Otherwise, my successes have been meager. The fan-tailed birds I made are utterly disappointing: they tend to die before they can breed, and even when they do, their eggs hatch into ordinary quail.
But I have been working – mostly at rockshaping. My workshop and its barrier wall have grown large enough to be glimpsed from the walls of Oasis. I’ve heard the elves are calling it Melati’s Spire. Reknown is a mixed blessing. I do enjoy watching my elders lower their eyes when I walk past. But the curious keep making forays out to my workshop, hoping to catch a glimpse of the next creature I will create. Thank the High Ones that all the Gliders are too well-bred to spy, but yesterday Beast spotted Tufts and Foxtail sneaking around. They tried to peek through the walls, but one good roar from Beast sent them running with their tails properly tucked under their rumps.
I wish I knew how he can make such a sound – loud and resonant as a mountain lion’s roar. I did nothing to tamper with his lungs or voice when I revived him, yet when he wants to, he can sound as frightening as the monsters of Wolfrider legends.
The echoes of his cry roused me from my daysleep, in the shade of a large overhang. I sat up in time to see Beast scampering down the rocks, all aglow with pride. “They ran!” He was panting for breath like a jackwolf. “They ran like… ravvits!”
“Good boy.” I patted the sleeping mat beside me. “Now tell me all about these ravvits.”

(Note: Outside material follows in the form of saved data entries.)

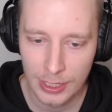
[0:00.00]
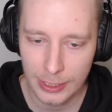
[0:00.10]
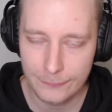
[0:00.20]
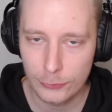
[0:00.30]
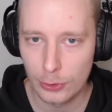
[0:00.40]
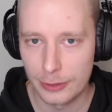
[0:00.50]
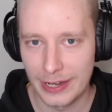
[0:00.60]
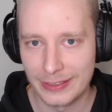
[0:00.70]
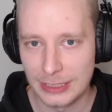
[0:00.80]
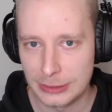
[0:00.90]
If you are
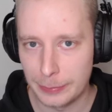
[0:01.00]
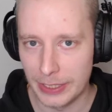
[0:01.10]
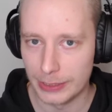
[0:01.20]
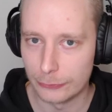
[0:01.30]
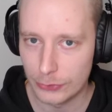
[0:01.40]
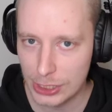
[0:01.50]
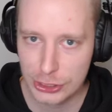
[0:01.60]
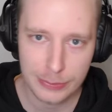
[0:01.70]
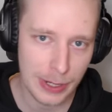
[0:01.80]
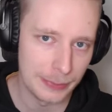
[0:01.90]
anticipating a
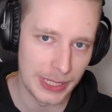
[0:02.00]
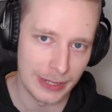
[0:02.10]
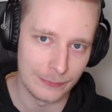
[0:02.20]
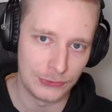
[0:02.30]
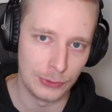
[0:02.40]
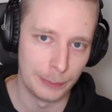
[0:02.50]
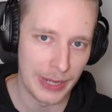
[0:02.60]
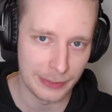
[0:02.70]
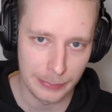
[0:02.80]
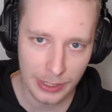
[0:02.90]
rush, maybe they have
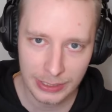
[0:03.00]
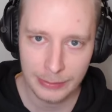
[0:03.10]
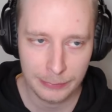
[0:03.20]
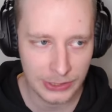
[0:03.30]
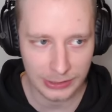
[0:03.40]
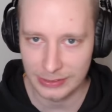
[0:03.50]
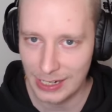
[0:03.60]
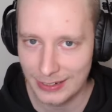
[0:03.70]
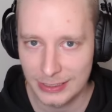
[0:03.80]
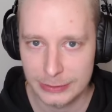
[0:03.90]
bad money, tech
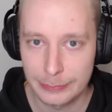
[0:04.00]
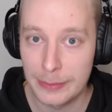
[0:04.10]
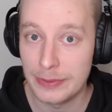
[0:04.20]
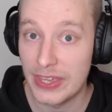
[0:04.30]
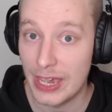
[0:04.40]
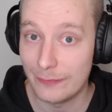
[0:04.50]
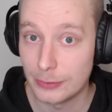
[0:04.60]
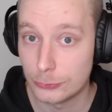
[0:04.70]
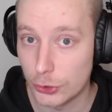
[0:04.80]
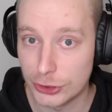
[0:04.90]
9s, maybe they
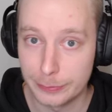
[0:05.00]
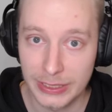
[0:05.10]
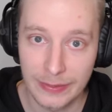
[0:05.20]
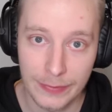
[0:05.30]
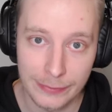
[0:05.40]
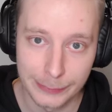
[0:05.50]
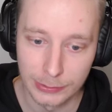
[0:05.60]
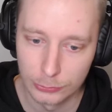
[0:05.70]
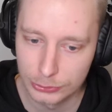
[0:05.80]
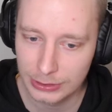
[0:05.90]
haven't rushed B and they've been
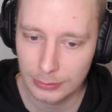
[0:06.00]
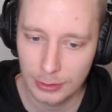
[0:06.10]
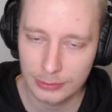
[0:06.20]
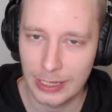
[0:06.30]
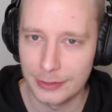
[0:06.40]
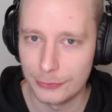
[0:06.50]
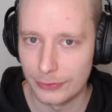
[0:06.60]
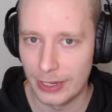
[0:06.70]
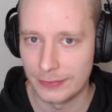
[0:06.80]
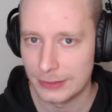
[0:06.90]
losing a lot and you're
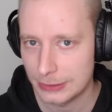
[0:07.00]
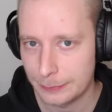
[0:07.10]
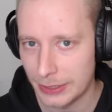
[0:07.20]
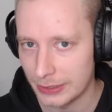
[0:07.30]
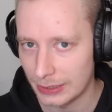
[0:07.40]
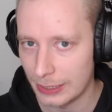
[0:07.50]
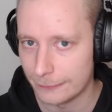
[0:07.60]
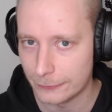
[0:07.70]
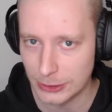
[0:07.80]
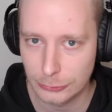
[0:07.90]
anticipating a
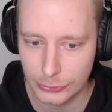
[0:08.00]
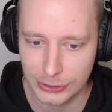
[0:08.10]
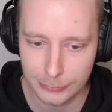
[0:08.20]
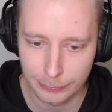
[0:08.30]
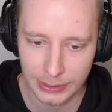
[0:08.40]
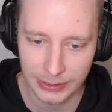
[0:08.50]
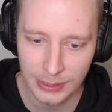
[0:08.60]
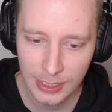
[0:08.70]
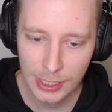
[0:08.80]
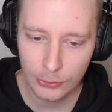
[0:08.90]
frustration play,
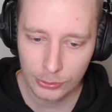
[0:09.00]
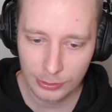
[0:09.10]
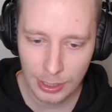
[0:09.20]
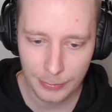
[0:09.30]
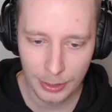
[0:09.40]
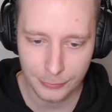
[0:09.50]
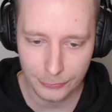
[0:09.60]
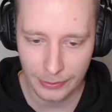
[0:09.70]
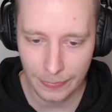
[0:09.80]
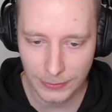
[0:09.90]
you can come
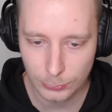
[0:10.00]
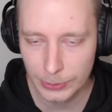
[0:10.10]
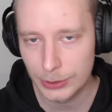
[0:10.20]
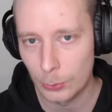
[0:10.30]
underneath this window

“Two elves! And a big cat. The maiden: she had dark skin – darker than ours. And her head – what happened to it? No hair anywhere! Even I have hair!” He twisted a lock around his finger to call my attention to it.
“Oh, that’s Tufts. Yes, she’s shaved the whole thing clean like an egg again. She does that every few years.”
“Why?”
“Boredom, I suppose.” I couldn’t help but laugh at his bewildered expressions. “It will grow back, Beast, don’t worry. Just like yours keeps getting shaggy no matter how many times I trim it. Who else? You said there were two elves.”

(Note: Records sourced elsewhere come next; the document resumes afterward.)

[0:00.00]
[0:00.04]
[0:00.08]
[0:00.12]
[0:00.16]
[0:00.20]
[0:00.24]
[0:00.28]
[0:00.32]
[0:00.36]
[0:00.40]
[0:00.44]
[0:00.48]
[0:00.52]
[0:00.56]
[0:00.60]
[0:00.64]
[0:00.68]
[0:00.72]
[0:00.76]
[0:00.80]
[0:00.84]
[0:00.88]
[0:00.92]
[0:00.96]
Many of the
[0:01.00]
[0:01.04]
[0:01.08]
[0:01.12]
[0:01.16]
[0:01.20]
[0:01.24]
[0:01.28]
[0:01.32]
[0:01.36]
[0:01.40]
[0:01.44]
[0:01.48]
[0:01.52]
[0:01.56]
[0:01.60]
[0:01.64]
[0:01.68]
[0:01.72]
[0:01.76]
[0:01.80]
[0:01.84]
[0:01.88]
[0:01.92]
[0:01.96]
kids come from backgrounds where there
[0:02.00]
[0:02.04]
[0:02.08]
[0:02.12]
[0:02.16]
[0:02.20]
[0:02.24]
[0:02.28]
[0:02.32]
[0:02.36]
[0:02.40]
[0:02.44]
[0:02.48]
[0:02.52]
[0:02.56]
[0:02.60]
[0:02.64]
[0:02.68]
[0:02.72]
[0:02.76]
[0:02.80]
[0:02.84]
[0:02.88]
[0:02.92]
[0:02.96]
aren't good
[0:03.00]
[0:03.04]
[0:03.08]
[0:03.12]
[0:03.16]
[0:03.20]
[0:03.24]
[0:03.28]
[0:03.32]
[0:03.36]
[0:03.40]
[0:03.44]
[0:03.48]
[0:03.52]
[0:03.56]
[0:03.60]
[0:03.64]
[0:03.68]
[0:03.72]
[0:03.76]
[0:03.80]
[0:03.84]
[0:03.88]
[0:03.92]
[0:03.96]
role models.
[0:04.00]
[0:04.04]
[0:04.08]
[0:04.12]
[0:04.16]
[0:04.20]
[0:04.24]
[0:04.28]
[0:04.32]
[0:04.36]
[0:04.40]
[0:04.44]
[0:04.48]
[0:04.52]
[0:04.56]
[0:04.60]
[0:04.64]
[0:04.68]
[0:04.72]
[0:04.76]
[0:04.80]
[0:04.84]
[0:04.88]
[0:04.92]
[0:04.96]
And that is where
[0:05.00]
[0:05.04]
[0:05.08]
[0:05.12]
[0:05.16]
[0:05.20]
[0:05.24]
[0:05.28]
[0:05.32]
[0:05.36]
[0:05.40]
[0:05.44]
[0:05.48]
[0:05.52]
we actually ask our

“Male. Red hair like… a thistle-top.” He tried to gesture, to conjure up the fullness of it. A fountain of hair, the color of rust.
“Foxtail. Although I think I will call him Thistletop the next time I see him, just to see his face.”
“They climbed on the cat – and it let them!”
“Tufts is a cat rider. You’ve see her before. But maybe you didn’t see her ride. No, she can’t do that with any cat,” I added, when I could see the way his thoughts were heading. “And no one can tame the mountain lions, don’t you even think of it.”
Beast looked sheepish. Then his thoughts darted off in another direction. “They lovemates?”
“Tufts and Foxtail? Oh, I’m sure he’s one of her lads. Tufts is what we call a ‘freetouch,’” I added snidely, but that did little to enlighten him. “It means she’s always looking for another body in her bed.”
He sounded shocked. “Why?”
“That’s boredom too, I suppose. Some folk like variety.”
He narrowed his eyes suspiciously. “You are not a… freetouch.”
His jealousy was quite endearing, artless as it was. “No, I’m a Beast-touch,” I told him. “You’re all I need in my bed.”
It’s true. Other lads continue to approach me, usually craven, perfumed crafters, the kind my grandmother prefers. I suspect she sends them after me; how typical of Leetah, to think a good lovemaking will cure all that ails a soul. As if a ravvit could satisfy me when I have a beast waiting at home.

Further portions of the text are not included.